__Problem to work on__. Apart from the pictures, reproduce the data below exactly as it stands.

__Entries provided__.
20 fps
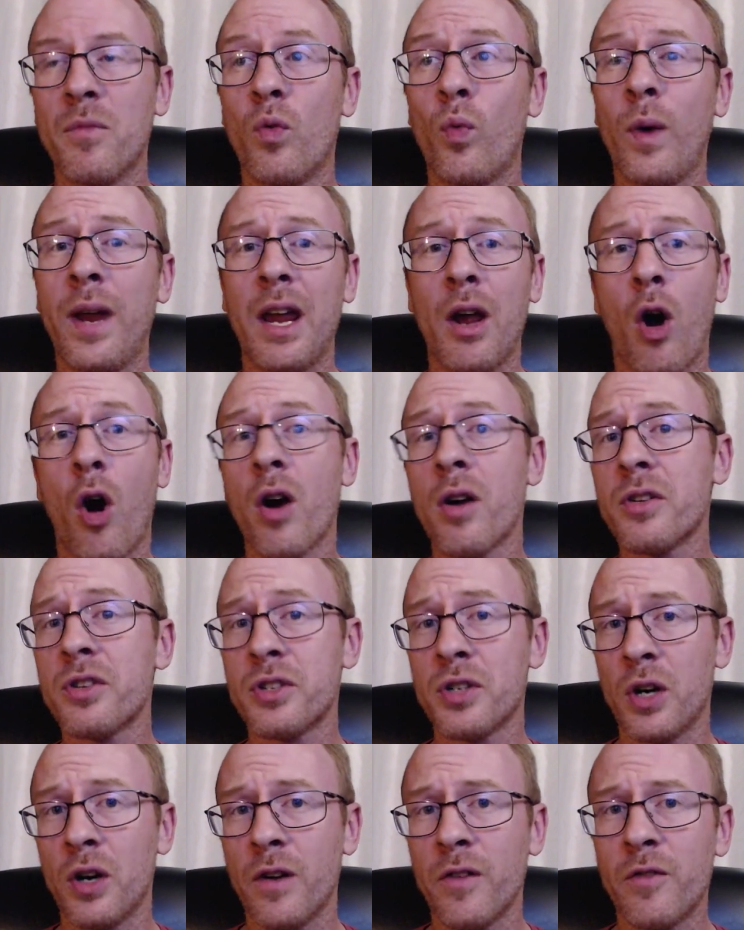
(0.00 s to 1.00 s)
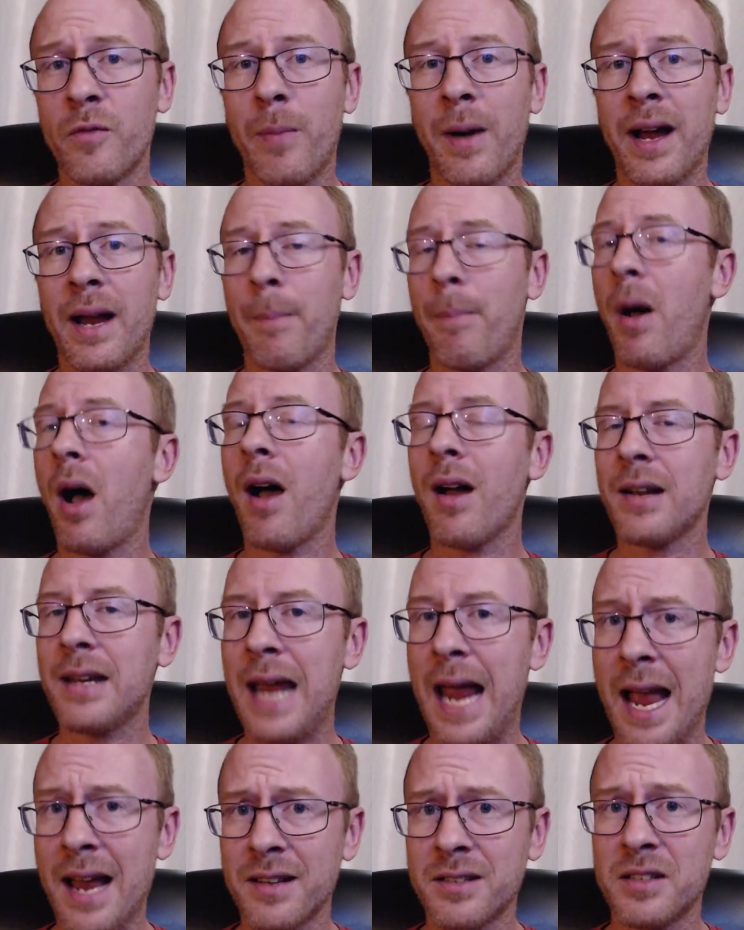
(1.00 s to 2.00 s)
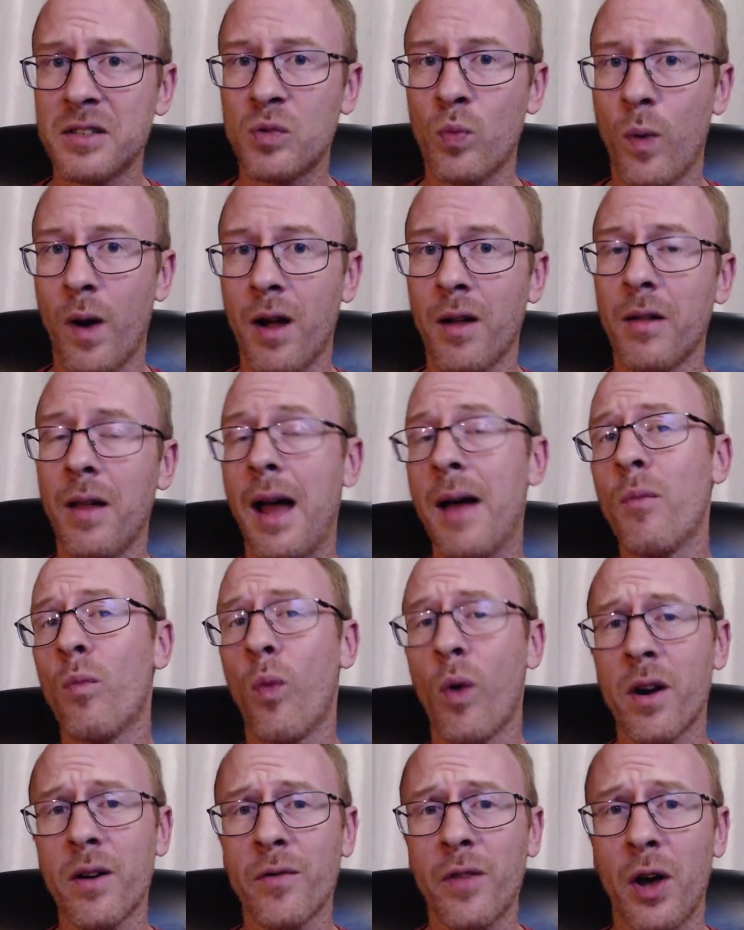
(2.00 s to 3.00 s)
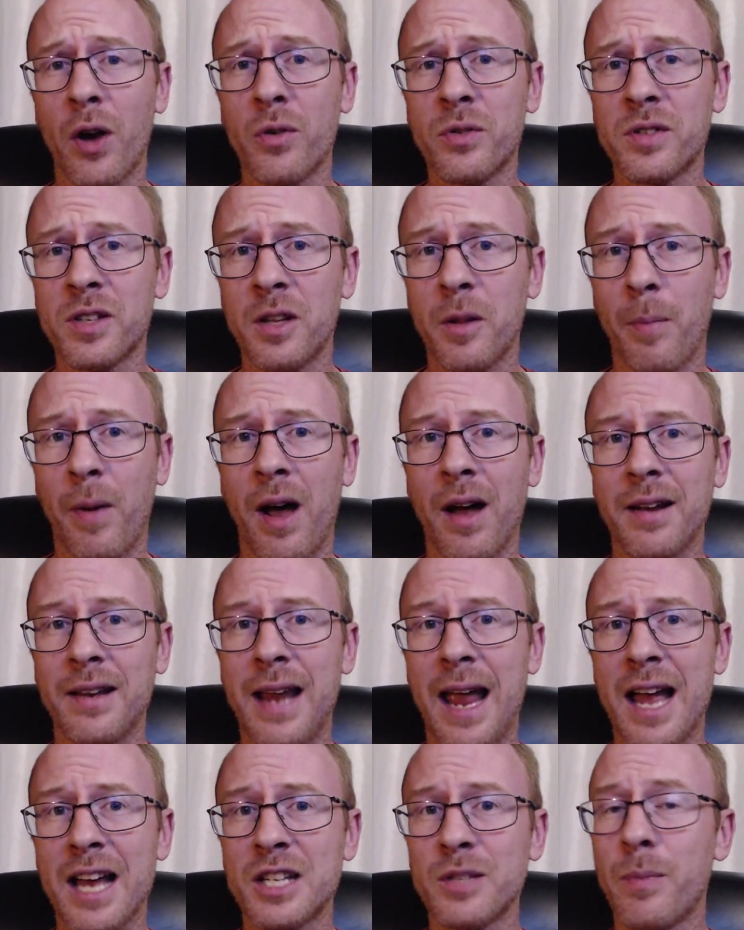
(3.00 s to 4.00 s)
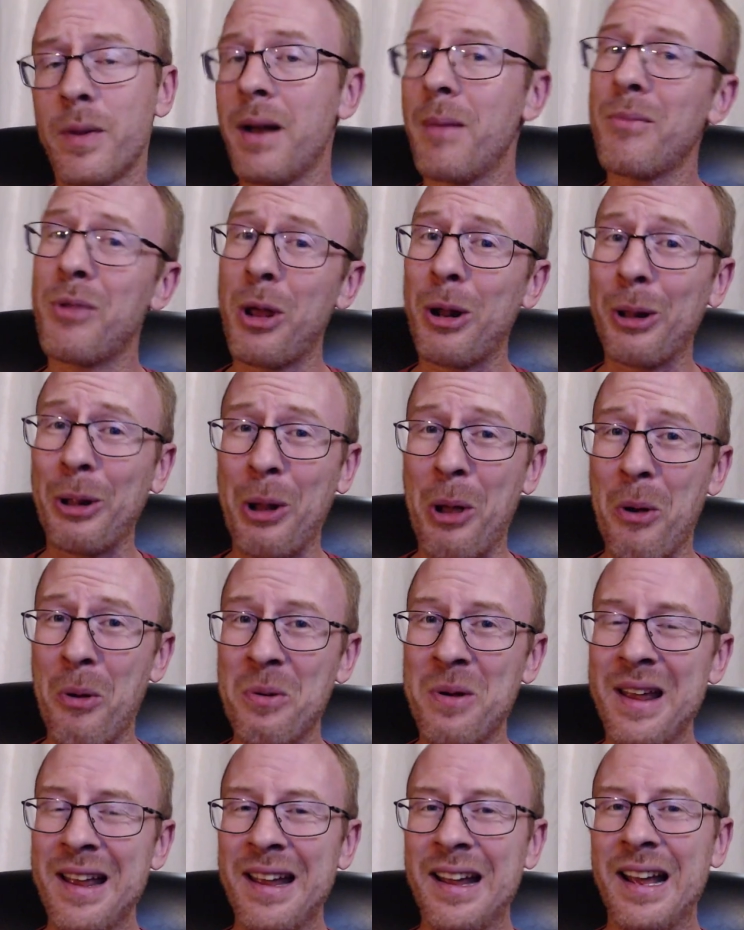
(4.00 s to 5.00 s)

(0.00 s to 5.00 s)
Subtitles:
We are served by a podcast as well. I'm one of the hosts of the podcast, but I'm not alone.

__The completed task__.
20 fps
(0.00 s to 1.00 s)
(1.00 s to 2.00 s)
(2.00 s to 3.00 s)
(3.00 s to 4.00 s)
(4.00 s to 5.00 s)

(0.00 s to 5.00 s)
Subtitles:
We are served by a podcast as well. I'm one of the hosts of the podcast, but I'm not alone.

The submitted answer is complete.